▶ **EXTRACTED INFORMATION**
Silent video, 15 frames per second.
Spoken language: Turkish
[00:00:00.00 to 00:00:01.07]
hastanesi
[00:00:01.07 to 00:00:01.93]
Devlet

--

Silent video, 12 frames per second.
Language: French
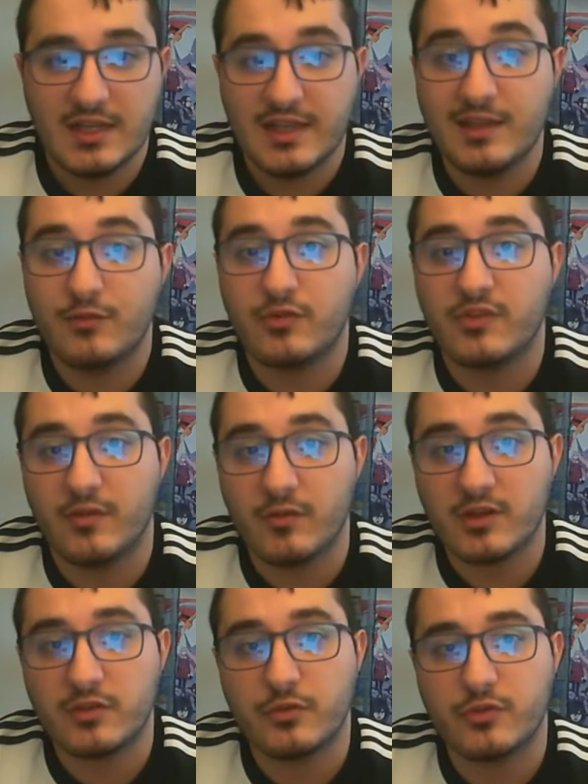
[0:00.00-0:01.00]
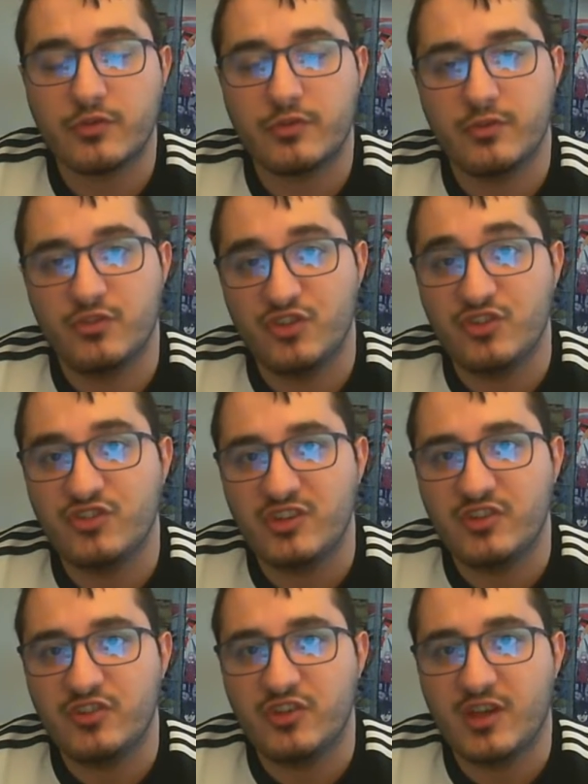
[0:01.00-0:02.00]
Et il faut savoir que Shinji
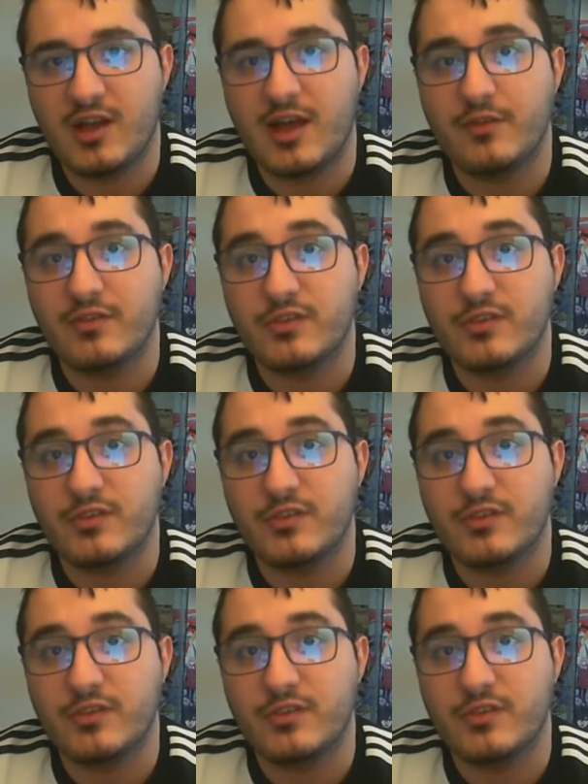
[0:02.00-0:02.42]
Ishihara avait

---

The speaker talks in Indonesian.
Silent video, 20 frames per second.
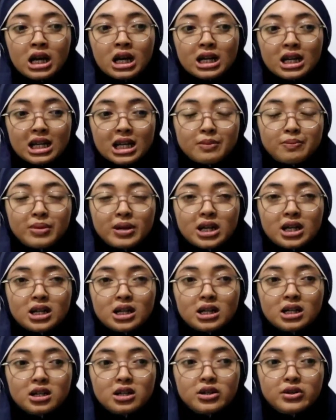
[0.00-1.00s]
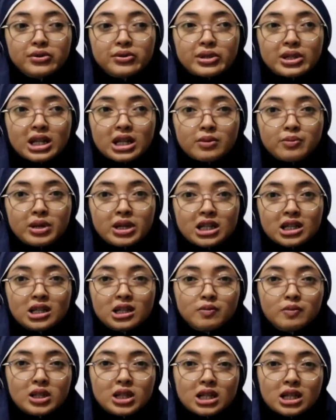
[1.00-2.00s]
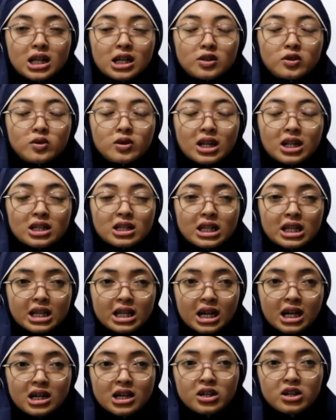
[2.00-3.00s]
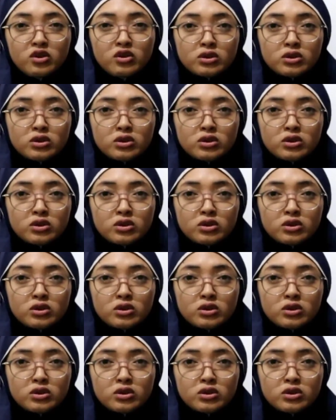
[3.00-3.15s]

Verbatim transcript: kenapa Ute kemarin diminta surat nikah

▶ **WORK REQUIRED**
Search the material above for "video". Pull out each line where it shows up.

▶ **EXERCISE RESULT**
Silent video, 15 frames per second.
Silent video, 12 frames per second.
Silent video, 20 frames per second.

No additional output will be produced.